Tanta dedicação tem motivo: seu sonho é entrar no mestrado e encarar o doutorado, embora ainda não saiba em que área. Quando se lembra dos dias de estudo para as olimpíadas e dos encontros do PIC Júnior, que duravam um sábado inteiro a cada mês, tem certeza de que ali foram plantadas as sementes do que começa a colher agora.“A Obmep mostrou algo que eu não conhecia e passei a querer para minha vida toda. Se não fosse a olimpíada eu não teria seguido esse caminho.”

Segundo Karen, “Matemática no momento é tudo” em sua vida. Passa “o tempo todo pensando em Matemática” e que nos tempos vagos lê artigos para descobrir as novidades na área. Dos colegas de Caraguatatuba, só ela segue carreira na área. “Meus amigos acham loucura. Fazem cara torta, dizem que tem maluco para tudo. O incrível é que, para minha mãe, sempre foi natural. Ela sempre me incentivou”, conta.Aos 71 anos, o professor que a inspirou, Archimedes de Andrade Neto, continua lecionando em Caraguatatuba. De vez em quando ele pensa com saudade na ex-aluna.

“Karen era uma ótima aluna, muito inteligente, dedicava-se intensamente, prestava muita atenção, lutava para ser a melhor da classe. Uma vez, pediu exercícios mais difíceis! Elevei o nível para ela e outra aluna, e as duas foram muito bem nas olimpíadas. Sinto saudade. Sou professor da época antiga, considero que a Matemática é o que move o mundo. É capaz de transformar vidas.” Professor de Karen nas aulas do Picme e na graduação da Unifesp, Marcelo Cristino Gama frisa que ela “mostrou a evolução natural dos alunos do PIC, da visão da Matemática como um emaranhado de contas para uma ciência abstrata e conceitual. Na universidade, sua evolução foi substancial”.

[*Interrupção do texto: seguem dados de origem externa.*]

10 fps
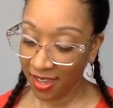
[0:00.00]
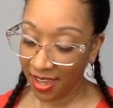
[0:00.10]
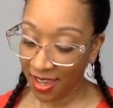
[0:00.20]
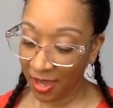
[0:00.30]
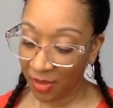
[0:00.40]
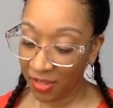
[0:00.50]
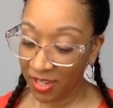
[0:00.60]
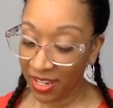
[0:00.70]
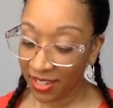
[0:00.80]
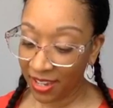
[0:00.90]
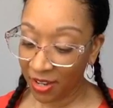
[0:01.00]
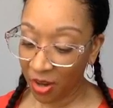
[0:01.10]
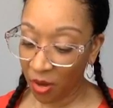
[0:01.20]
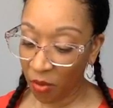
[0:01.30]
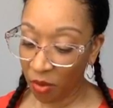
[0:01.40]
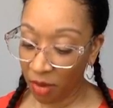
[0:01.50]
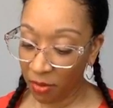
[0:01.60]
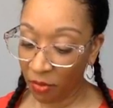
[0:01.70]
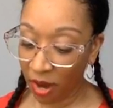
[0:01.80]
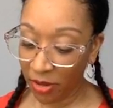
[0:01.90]
Then they say to her,
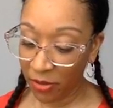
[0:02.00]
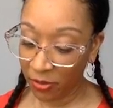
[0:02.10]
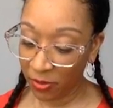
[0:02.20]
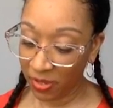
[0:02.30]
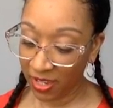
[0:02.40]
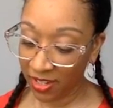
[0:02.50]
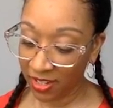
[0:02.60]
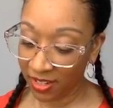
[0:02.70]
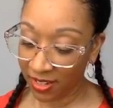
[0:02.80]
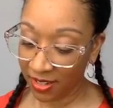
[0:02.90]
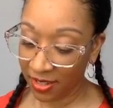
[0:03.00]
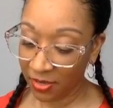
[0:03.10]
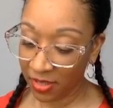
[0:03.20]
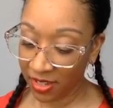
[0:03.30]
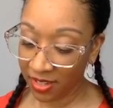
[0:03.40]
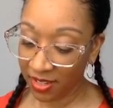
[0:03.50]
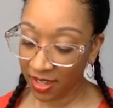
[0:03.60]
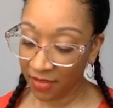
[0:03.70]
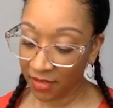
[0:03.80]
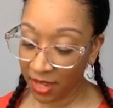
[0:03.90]
"Woman, why are you weeping?" And she said to them, "Because they
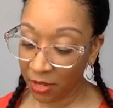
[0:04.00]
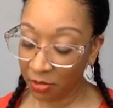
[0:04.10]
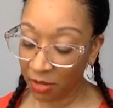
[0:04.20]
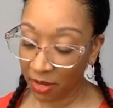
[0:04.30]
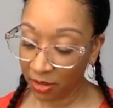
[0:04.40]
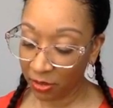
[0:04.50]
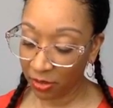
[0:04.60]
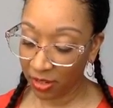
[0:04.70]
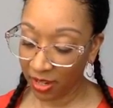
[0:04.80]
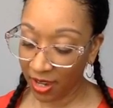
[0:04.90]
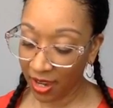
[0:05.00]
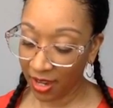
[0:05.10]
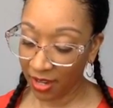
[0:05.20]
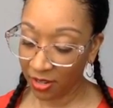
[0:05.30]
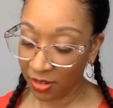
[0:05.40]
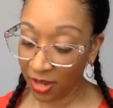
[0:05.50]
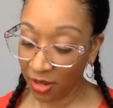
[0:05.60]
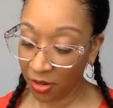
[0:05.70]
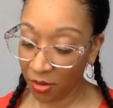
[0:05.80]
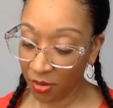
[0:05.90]
have taken away my Lord, and I do not
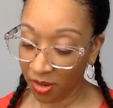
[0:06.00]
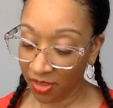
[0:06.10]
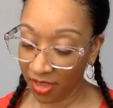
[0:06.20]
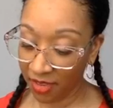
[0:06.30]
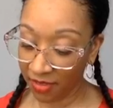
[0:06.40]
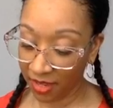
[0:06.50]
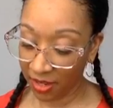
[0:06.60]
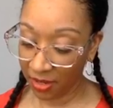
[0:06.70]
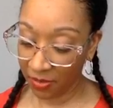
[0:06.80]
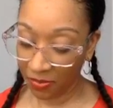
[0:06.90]
know where they have laid him."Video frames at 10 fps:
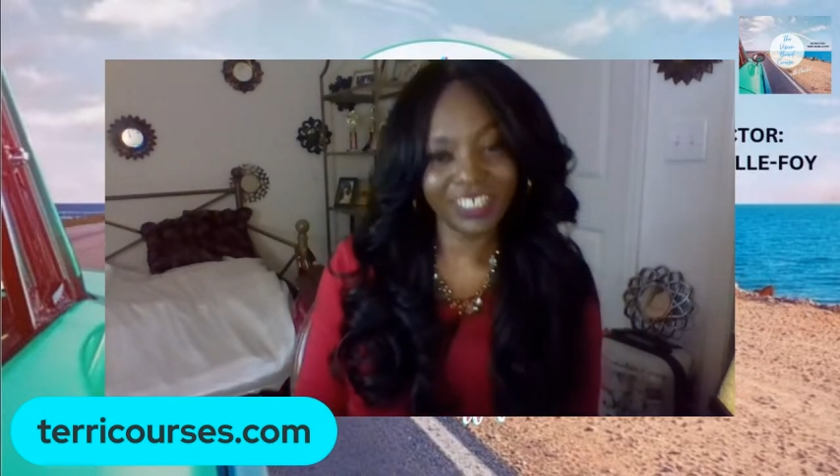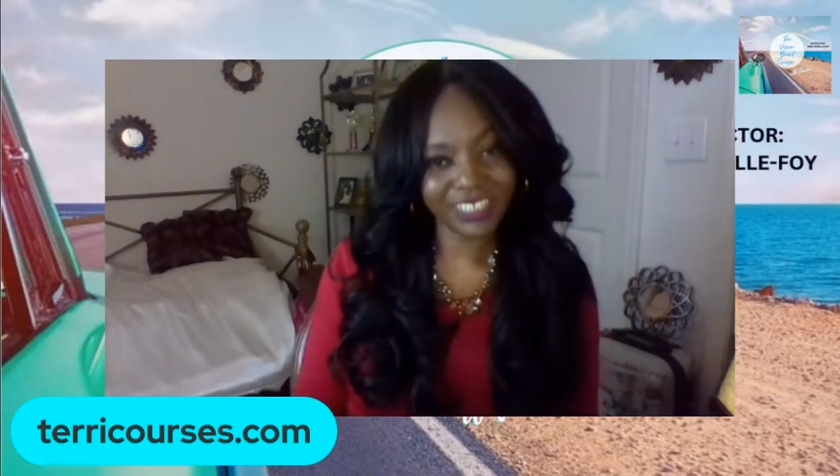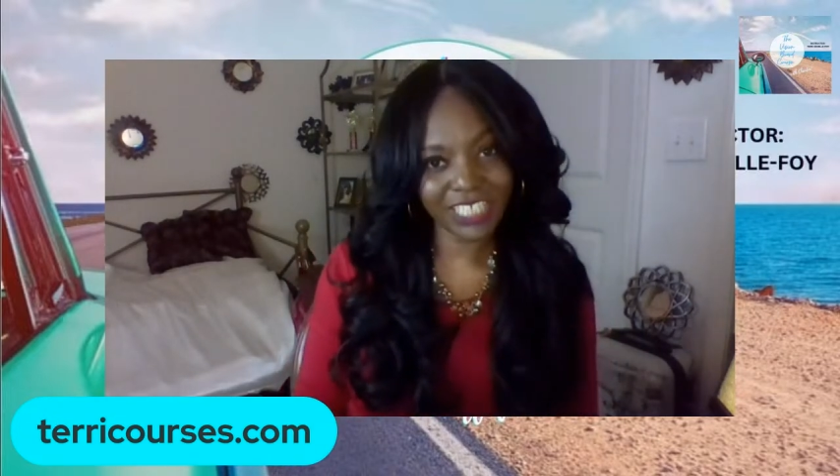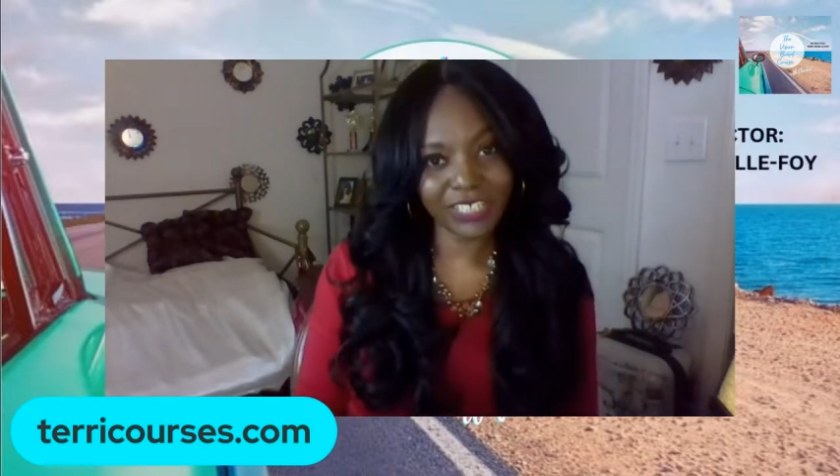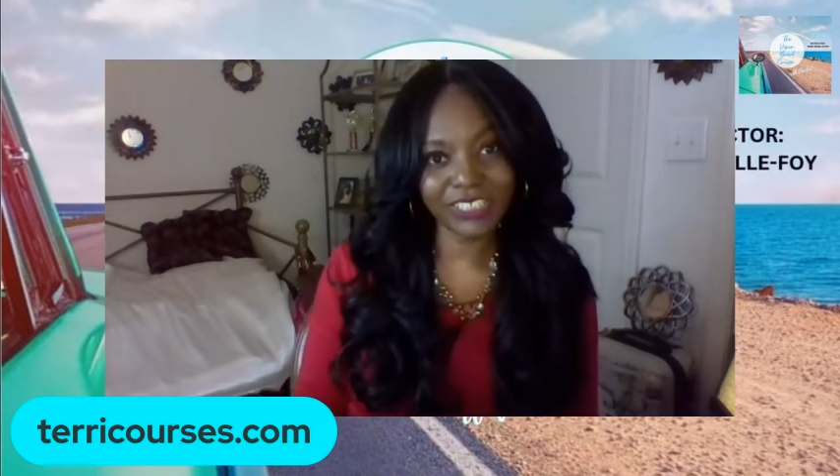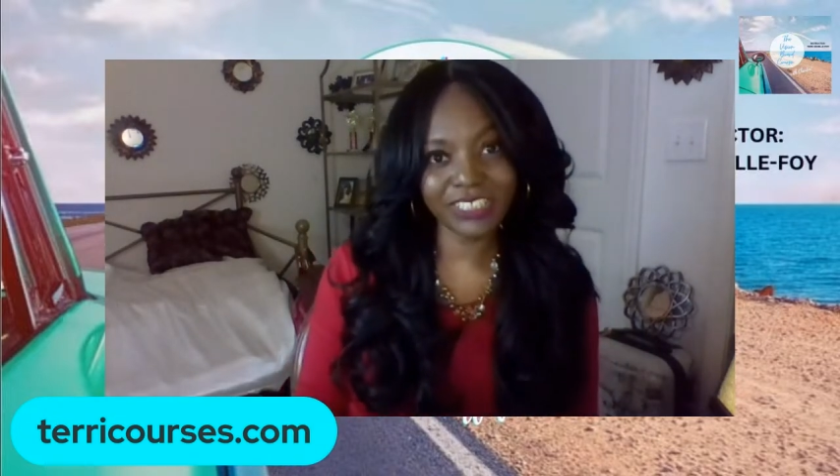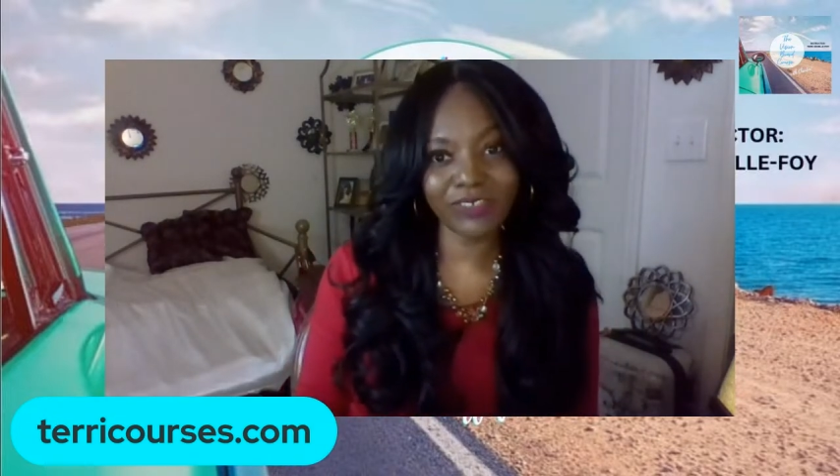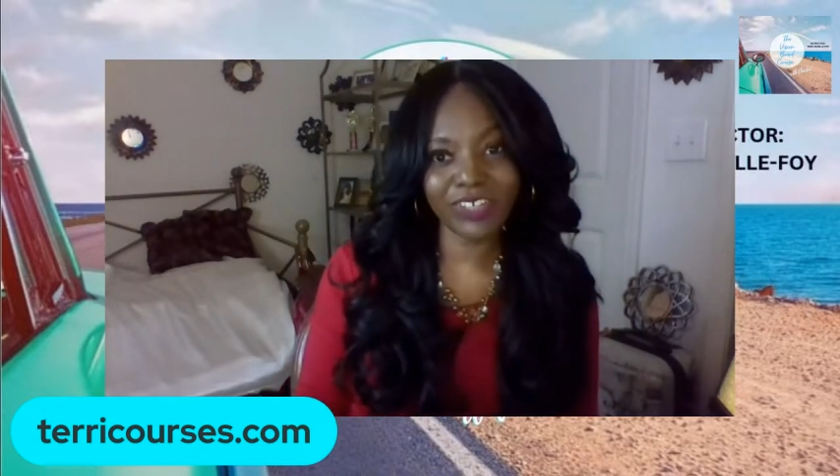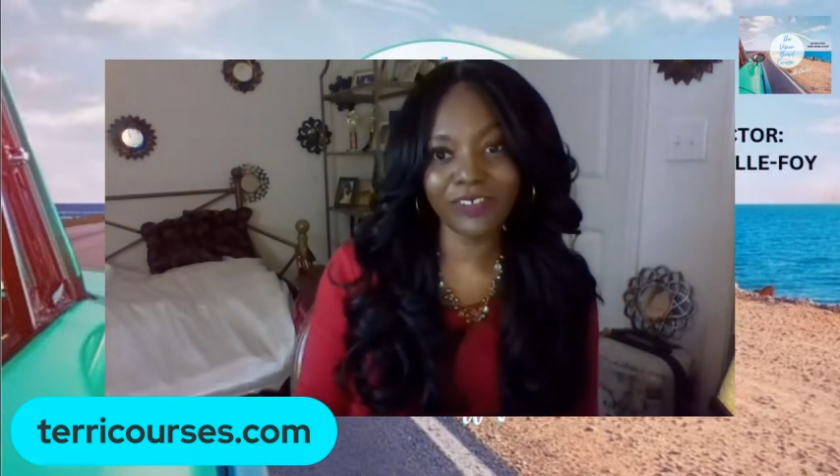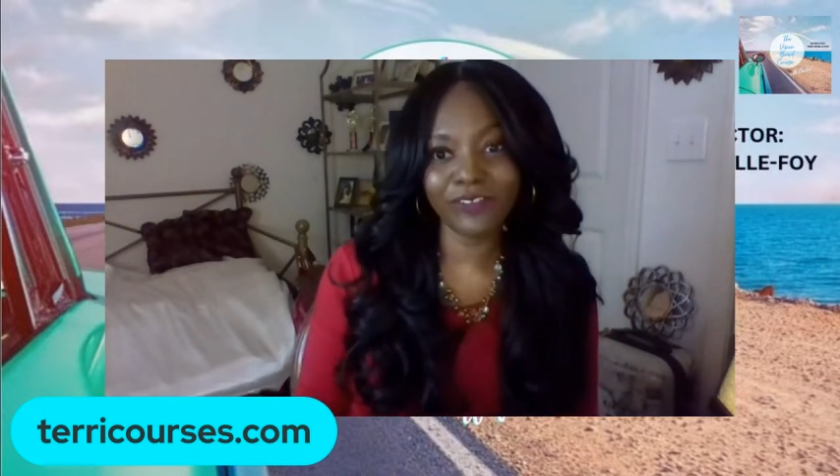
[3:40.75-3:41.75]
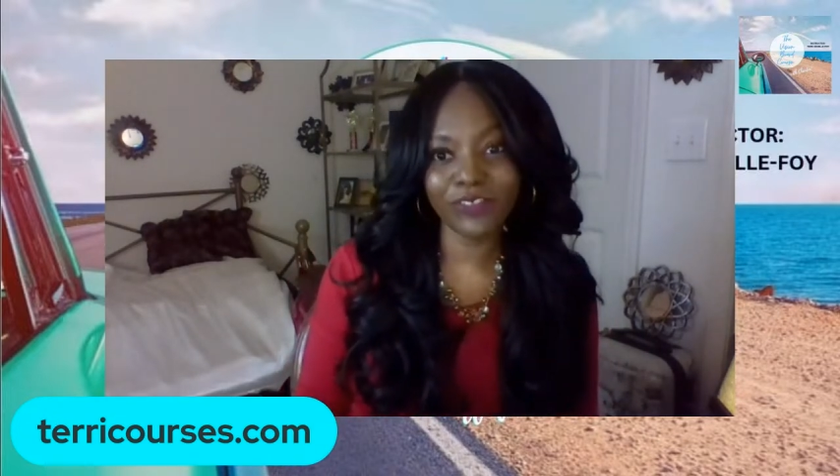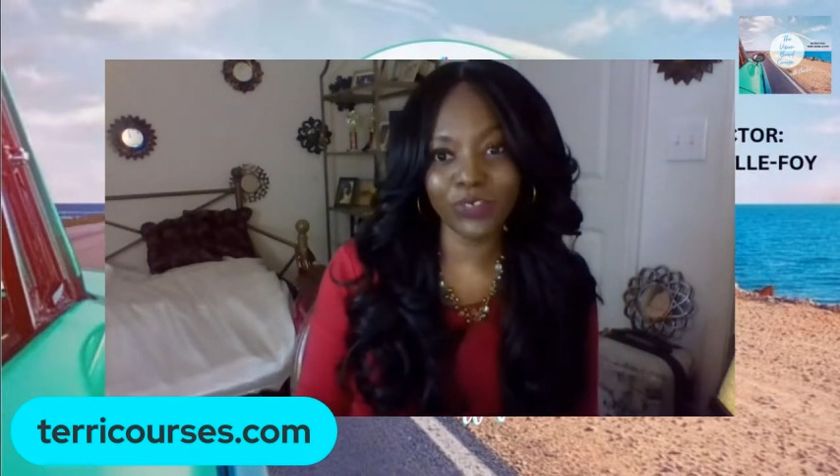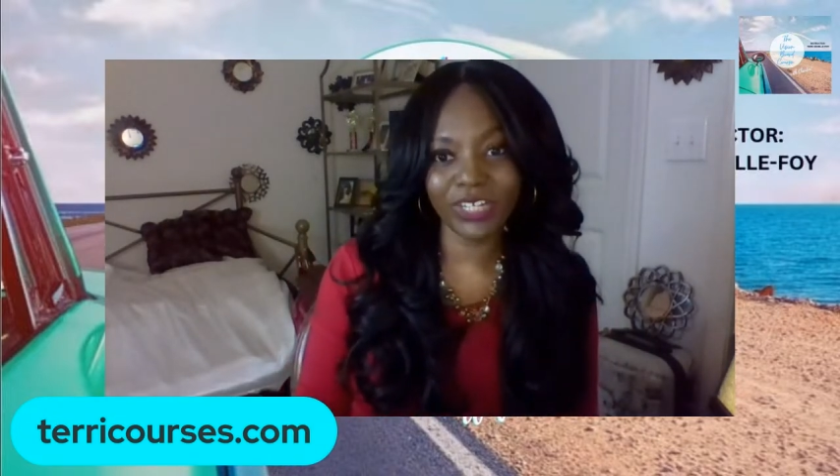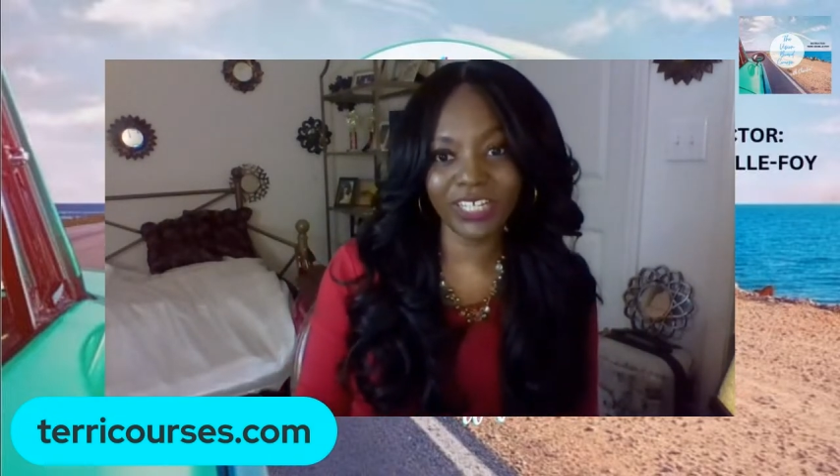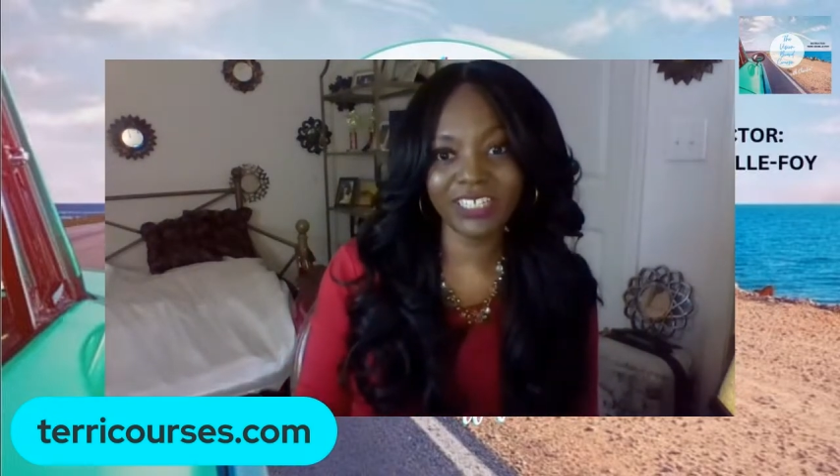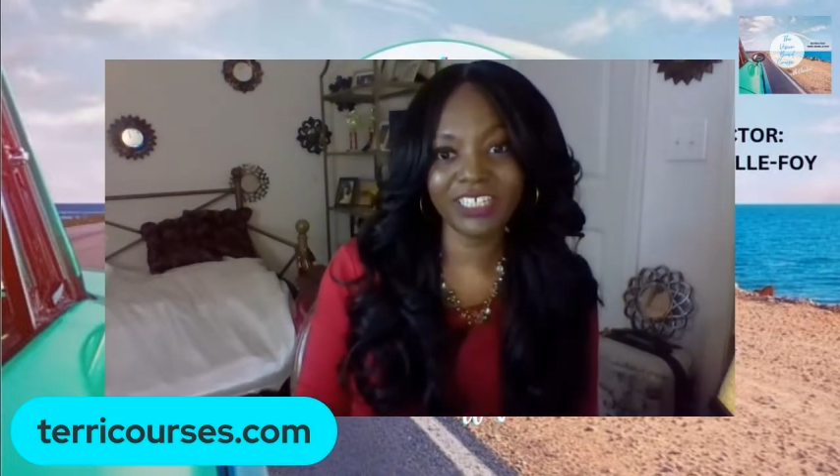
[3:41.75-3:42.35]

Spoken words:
Terri Savelle-Foy.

“O impacto da Obmep em jovens como Karen é imenso, para dizer o mínimo! Nos oito anos em que fui professor-orientador do PIC, vi jovens que tiveram suas vidas transformadas pela olimpíada. Alguns viviam em situação de risco, outros vieram de lares desestruturados, outros ainda viviam em pobreza extrema. Quase nenhum sabia o que era uma universidade. Após a olimpíada, com o PIC, esses alunos passaram a ver os estudos como uma porta de entrada para uma vida nova. E tenho a felicidade de dizer que muitos deles alcançaram seus objetivos”, diz Gama.